A new online bioaffinity-electrospray ionisation (ESI) mass spectrometry approach enables the simultaneous label-free detection, identification and quantification of protein-ligand interactions.
The approach combines the sam5 surface acoustic wave (SAW) biosensor from Saw Instruments directly with ESI-MS and enables the direct connection of protein-ligand KD analysis with their subsequent quantification and structural characterisation by mass spec.
This tandem Saw-ESI-MS system has been developed in the laboratory of Prof Michael Przybylski at the University of Konstanz and recently published (Dragusanu et al, 2010)1.
Biosensors have previously only ever been connected to mass spec indirectly in a MALDI-TOF format where crystallised sample spots are analysed.
The new system is the first that directly connects liquid flow from the Saw biosensor directly into the ESI-MS via a standard desalting interface.
This novel set-up enables direct quantitative determinations of protein-ligand complexes by Saw-yielded dissociation constants (KD) from low-nanomolar to sub-micromolar sample concentrations.
The Przybylski team observed the key advantages of Saw in comparison to classical immuno-analytical bioaffinity techniques to be the direct and rapid determination of association/dissociation constants from small and dilute sample amounts, without the need for labelling or recalibration for buffer changes.
Furthermore, the sam5 biosensor is able to make detection measurements in complex biological samples - for example, crude brain samples, blood or cell lysates.
The Saw-ESI-MS technique has been successfully applied by the Przybylski group to a number of clinically relevant applications for biomarker discovery, analysis and epitope mapping.

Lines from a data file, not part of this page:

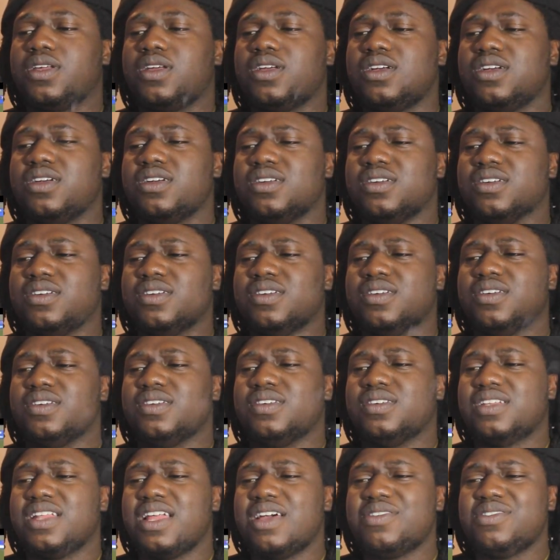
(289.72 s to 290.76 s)
Oh,
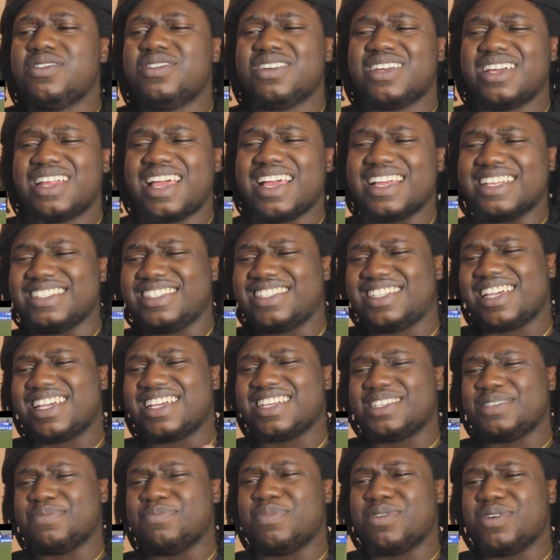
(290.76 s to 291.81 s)
look at that
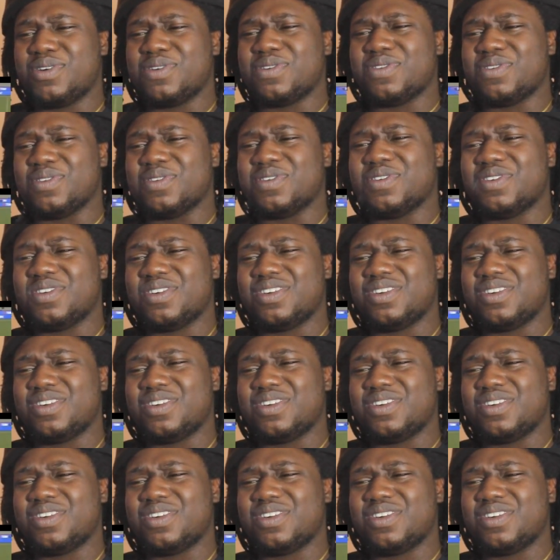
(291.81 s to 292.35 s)
chess ball.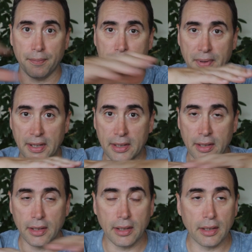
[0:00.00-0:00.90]

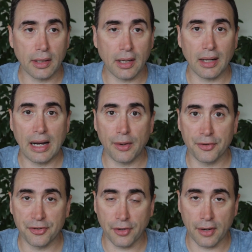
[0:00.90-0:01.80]
big
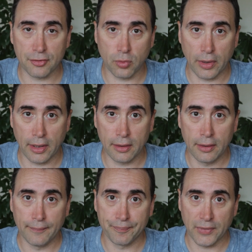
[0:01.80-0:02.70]
cloud software
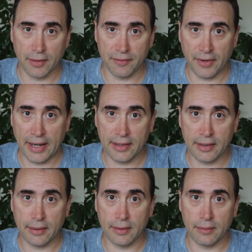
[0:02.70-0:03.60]
that
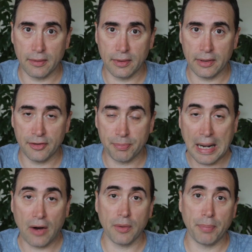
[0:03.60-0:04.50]
is
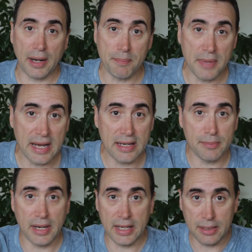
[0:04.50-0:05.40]
powered by many,
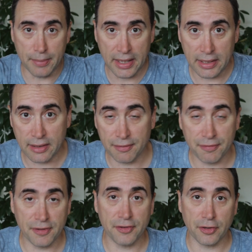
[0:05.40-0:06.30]
many, many
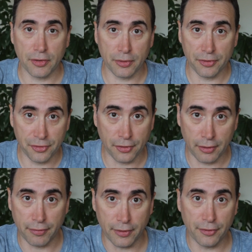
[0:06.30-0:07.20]
physical
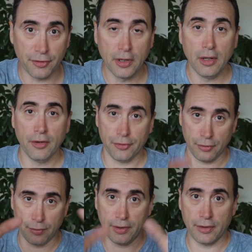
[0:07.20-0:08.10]
servers.
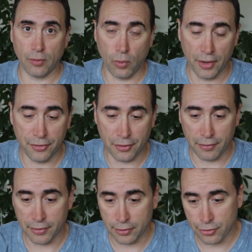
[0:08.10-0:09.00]
So one
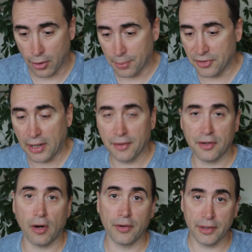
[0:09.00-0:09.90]
server drops
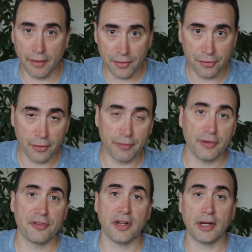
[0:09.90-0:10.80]
out, all the other
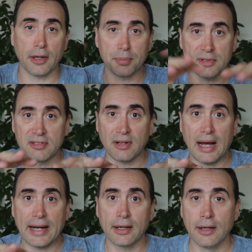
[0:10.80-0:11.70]
servers take up the
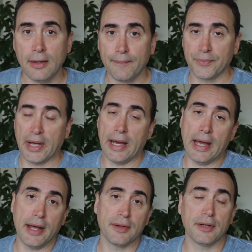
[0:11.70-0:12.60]
slack,
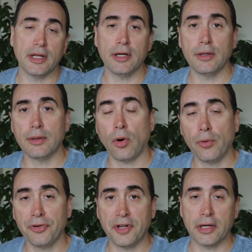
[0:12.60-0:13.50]
and the
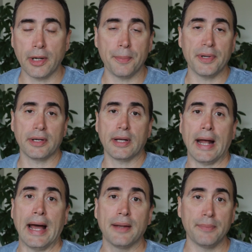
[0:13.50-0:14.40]
hosting company can
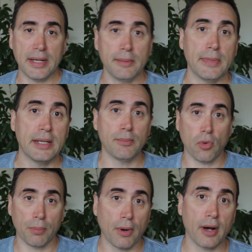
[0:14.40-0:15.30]
add many, many
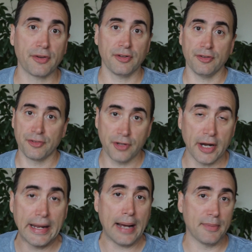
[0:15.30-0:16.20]
more boxes
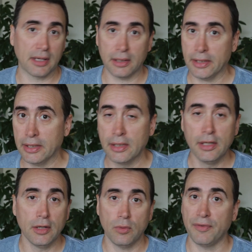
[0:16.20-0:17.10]
dynamically
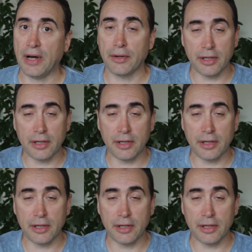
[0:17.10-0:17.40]
without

These include human B-amyloid peptides (Alzheimer's Disease), Substance P peptide-calmodulin complex, tyrosine-nitrated peptides (neurotoxic events) and human B-synuclein (Parkinson's Disease).
No details on affinity binding and KD determination of the anti-a-synuclein-human a-synuclein complex have previously been reported.
'We are confident that the new online Saw-ESI-MS approach utilising the sam5 biosensor will develop into an efficient and sensitive tool for the label-free detection, identification and quantification of biopolymer-ligand interactions as diverse as antigen-antibody and lectin-carbohydrate complexes,' said Prof Przybylski.
'Certainly SAW technology is now becoming increasingly popular for the study of biomacromolecular interactions due to its high detection sensitivity in dilute solutions and the results that we have obtained to date suggest a broad range of potential applications for this exciting new technique,' he added.
The sam5 biosensor instrument enables advanced real-time biomolecular interaction and kinetic studies.
The sam5 is a peerless biosensor utilising Surface Acoustic Wave (SAW) technology for the label-free detection of real-time binding and structural events.
Dr Thomas Gronewold from Saw Instruments will present at the Affinity-Mass Spectrometry Workshop on 18-19 November 2010 at the University of Konstanz, Germany.